**REQUIRED WORK**
Identify all lines in the listing that include the word "Video", and copy them out.

Content starts

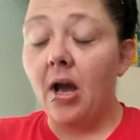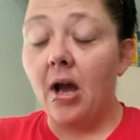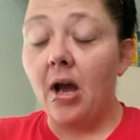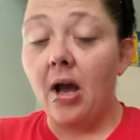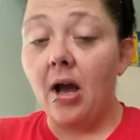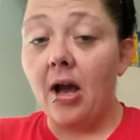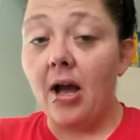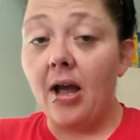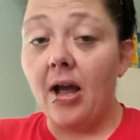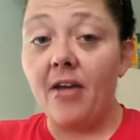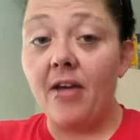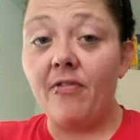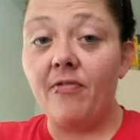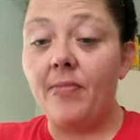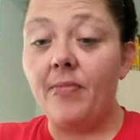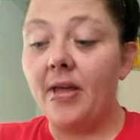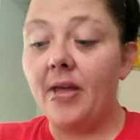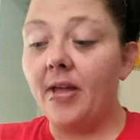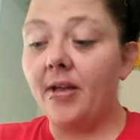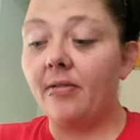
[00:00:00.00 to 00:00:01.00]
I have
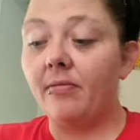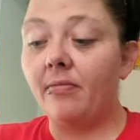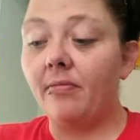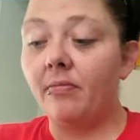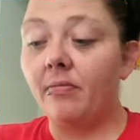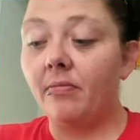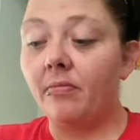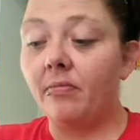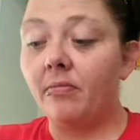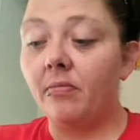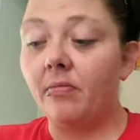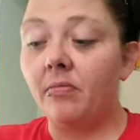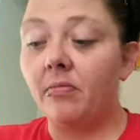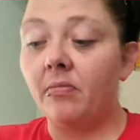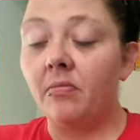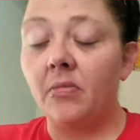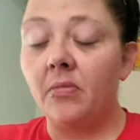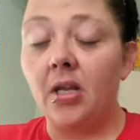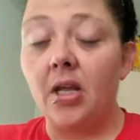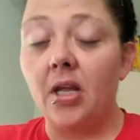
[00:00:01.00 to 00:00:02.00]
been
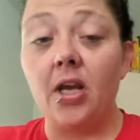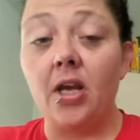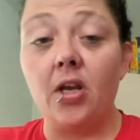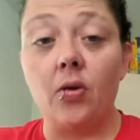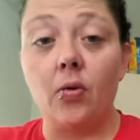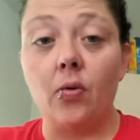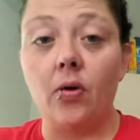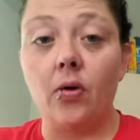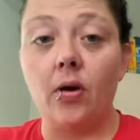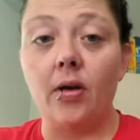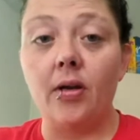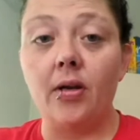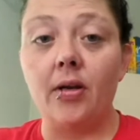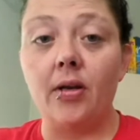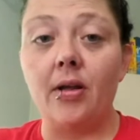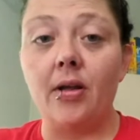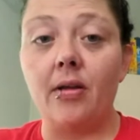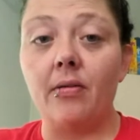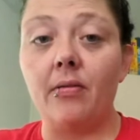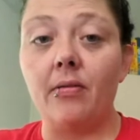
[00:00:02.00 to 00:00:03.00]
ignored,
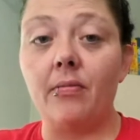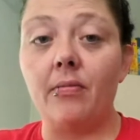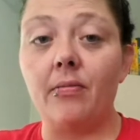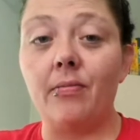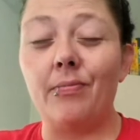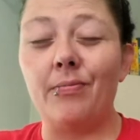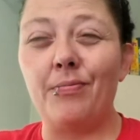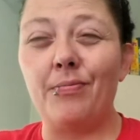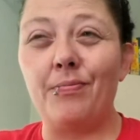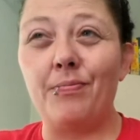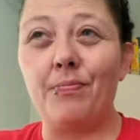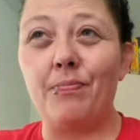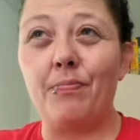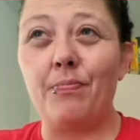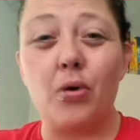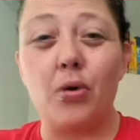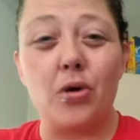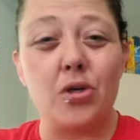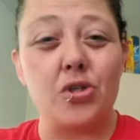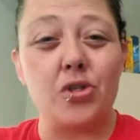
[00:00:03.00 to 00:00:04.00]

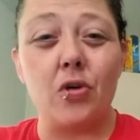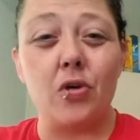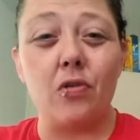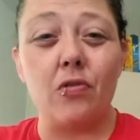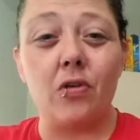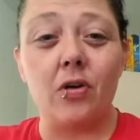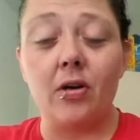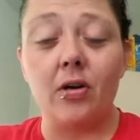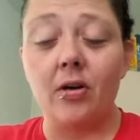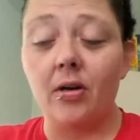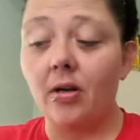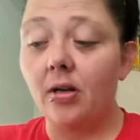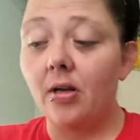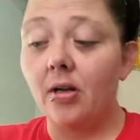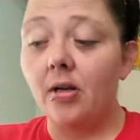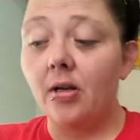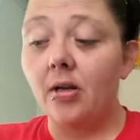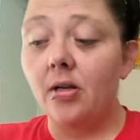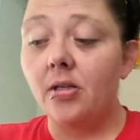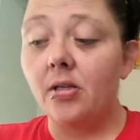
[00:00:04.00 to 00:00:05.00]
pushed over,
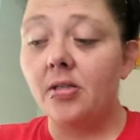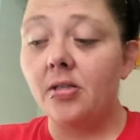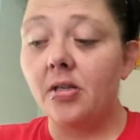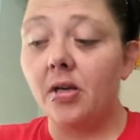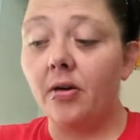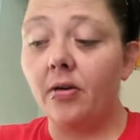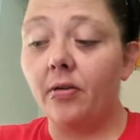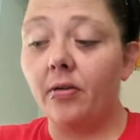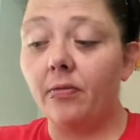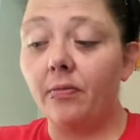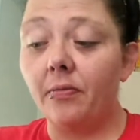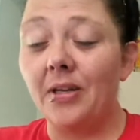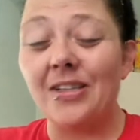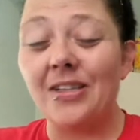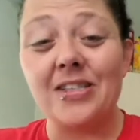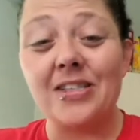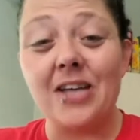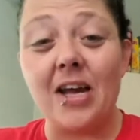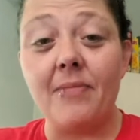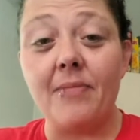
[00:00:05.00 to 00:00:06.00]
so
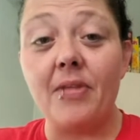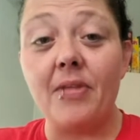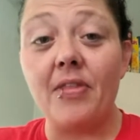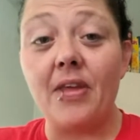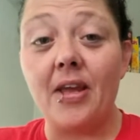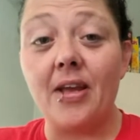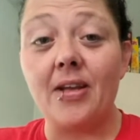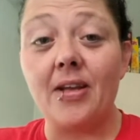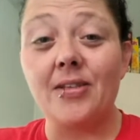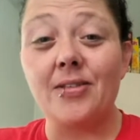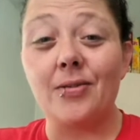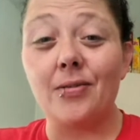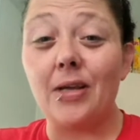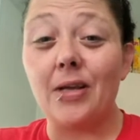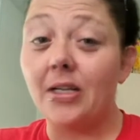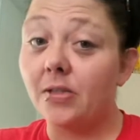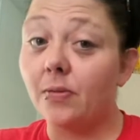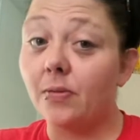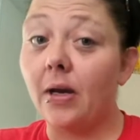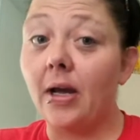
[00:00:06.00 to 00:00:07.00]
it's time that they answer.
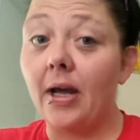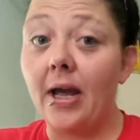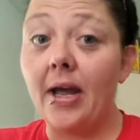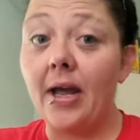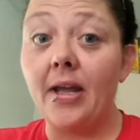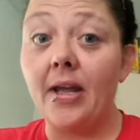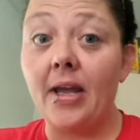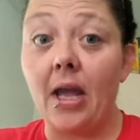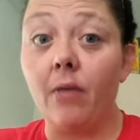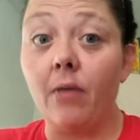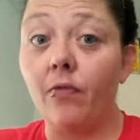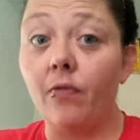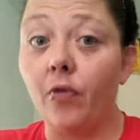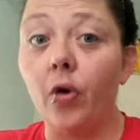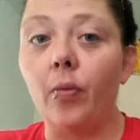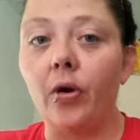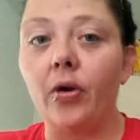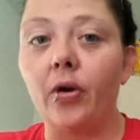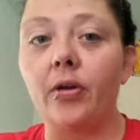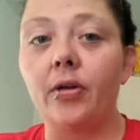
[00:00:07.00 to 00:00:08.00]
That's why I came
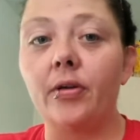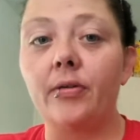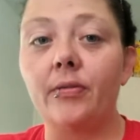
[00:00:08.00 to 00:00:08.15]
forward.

Content ends
Content starts

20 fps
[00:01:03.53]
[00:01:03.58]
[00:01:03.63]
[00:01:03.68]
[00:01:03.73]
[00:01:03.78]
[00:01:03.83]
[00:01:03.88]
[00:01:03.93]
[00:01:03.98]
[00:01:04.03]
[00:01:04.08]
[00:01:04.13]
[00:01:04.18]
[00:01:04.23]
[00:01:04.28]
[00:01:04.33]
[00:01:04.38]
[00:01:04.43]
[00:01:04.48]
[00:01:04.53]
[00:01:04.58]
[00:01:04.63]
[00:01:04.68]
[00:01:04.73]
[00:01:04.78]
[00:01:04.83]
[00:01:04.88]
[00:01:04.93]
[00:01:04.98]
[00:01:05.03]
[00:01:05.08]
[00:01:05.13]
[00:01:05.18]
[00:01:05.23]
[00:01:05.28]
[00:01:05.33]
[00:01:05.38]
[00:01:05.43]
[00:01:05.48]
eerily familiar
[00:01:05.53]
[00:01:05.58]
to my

Content ends
Content starts

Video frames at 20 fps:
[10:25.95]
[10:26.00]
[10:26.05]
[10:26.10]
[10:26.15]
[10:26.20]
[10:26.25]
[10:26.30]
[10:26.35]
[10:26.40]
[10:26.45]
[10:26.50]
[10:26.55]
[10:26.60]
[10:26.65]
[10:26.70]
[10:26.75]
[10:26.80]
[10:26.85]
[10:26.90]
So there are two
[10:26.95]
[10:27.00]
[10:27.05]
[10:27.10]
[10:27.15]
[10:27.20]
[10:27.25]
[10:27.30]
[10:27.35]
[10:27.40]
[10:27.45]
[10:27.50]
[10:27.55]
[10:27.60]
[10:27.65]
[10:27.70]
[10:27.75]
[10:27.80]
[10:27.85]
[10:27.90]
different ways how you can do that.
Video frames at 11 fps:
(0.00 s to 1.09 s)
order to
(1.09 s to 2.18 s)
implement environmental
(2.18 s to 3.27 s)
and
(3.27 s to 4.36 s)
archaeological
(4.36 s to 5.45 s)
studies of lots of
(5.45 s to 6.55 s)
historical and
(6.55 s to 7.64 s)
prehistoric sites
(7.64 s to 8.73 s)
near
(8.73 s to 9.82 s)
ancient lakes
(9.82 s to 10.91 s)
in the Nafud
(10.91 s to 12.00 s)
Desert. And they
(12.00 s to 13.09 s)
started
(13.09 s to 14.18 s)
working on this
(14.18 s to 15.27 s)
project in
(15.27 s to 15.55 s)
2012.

Content ends

**RESPONSE AREA**
Video frames at 20 fps:
Video frames at 11 fps:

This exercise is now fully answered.